Onramp vs Bitcoin ETFs: Should You Own Bitcoin Directly or Through a Fund?
Jackson Mikalic | Head of Business Development
A spot Bitcoin ETF and an Onramp account both give you a way to gain from Bitcoin's price. They are fundamentally different things. A spot Bitcoin ETF gives you a share of a fund that holds Bitcoin. Onramp gives you direct ownership of Bitcoin itself, held in segregated custody titled to you, with the option of Multi-Institution Custody through Onramp Core. Here is an honest head-to-head on which is right for you.
Key Takeaways:
- A spot Bitcoin ETF (BlackRock's IBIT, Fidelity's FBTC, Bitwise's BITB, and others) is the simplest way to get Bitcoin price exposure inside a traditional brokerage or retirement account. You buy a share, it tracks Bitcoin's price, and you never have to think about custody. But you own a fund share, not Bitcoin. You cannot move it on-chain, verify it against the blockchain, self-custody it, or use it as actual Bitcoin.

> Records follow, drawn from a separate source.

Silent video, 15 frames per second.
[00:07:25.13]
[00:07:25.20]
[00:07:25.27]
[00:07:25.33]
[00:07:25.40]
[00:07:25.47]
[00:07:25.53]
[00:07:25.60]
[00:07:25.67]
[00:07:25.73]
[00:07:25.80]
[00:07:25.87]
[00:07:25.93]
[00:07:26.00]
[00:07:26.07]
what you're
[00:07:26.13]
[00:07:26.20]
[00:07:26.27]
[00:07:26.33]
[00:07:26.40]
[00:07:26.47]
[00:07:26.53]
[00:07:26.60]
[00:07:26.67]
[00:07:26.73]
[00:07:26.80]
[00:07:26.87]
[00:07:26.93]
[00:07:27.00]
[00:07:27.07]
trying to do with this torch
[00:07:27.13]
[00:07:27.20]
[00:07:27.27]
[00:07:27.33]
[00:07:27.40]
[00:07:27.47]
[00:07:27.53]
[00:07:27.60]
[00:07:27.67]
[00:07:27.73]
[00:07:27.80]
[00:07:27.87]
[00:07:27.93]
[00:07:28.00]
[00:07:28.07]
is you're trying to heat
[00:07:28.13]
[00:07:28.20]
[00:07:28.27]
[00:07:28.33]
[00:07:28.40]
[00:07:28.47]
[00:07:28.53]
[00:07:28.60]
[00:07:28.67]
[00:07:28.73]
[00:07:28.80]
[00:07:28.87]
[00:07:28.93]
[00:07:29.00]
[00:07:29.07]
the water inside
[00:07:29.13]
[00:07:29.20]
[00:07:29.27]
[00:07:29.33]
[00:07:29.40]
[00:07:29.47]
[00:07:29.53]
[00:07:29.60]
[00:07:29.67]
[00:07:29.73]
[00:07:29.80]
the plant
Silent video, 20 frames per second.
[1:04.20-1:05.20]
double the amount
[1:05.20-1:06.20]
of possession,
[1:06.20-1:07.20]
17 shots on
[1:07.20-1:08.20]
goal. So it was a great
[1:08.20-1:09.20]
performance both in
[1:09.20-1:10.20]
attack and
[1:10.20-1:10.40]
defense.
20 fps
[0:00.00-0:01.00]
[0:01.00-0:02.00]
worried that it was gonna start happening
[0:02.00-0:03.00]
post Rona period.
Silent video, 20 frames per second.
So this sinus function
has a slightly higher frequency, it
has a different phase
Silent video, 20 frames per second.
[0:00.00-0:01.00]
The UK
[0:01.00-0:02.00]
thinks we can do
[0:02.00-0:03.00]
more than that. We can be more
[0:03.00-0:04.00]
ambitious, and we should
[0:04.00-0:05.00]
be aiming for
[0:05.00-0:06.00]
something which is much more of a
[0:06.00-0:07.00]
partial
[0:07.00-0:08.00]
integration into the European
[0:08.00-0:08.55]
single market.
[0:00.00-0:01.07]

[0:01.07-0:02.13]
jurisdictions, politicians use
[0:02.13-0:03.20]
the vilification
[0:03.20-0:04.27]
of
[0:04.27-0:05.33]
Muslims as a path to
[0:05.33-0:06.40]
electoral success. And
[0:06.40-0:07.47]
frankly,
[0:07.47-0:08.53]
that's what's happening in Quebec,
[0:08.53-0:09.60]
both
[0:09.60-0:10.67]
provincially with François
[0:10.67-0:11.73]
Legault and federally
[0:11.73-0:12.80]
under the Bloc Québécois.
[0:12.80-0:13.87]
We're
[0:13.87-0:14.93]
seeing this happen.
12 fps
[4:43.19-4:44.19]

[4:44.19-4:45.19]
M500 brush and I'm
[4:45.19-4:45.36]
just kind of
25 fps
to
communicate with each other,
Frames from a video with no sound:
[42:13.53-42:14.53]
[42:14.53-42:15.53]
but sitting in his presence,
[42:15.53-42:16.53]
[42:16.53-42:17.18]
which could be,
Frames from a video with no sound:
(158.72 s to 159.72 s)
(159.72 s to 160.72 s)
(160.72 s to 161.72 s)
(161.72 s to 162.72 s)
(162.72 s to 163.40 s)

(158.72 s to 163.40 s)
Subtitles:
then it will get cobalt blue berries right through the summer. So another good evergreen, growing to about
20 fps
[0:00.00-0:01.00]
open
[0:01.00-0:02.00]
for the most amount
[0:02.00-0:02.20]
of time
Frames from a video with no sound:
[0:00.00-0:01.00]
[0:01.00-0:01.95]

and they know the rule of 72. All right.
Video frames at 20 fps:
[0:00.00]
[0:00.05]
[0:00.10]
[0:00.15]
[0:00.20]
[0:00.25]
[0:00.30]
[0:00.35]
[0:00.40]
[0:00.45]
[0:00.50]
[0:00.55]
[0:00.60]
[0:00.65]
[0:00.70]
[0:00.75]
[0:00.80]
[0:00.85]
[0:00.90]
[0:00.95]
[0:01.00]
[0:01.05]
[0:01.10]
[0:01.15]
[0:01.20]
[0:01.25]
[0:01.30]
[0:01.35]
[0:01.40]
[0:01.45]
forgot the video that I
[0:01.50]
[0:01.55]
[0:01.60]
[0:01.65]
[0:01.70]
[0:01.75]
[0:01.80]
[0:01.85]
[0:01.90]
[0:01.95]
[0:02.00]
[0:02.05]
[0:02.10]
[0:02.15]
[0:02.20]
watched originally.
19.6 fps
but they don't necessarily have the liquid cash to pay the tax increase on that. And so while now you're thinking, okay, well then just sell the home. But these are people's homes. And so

- Onramp gives you direct ownership of real Bitcoin in a segregated on-chain vault titled to you. Direct ownership starts at the free Onramp Finance tier (custodied at BitGo Trust, a regulated qualified custodian). Through Onramp Core, your Bitcoin is protected by Multi-Institution Custody, where three independent regulated institutions each hold one key in a 2-of-3 structure, and no single institution can move it unilaterally.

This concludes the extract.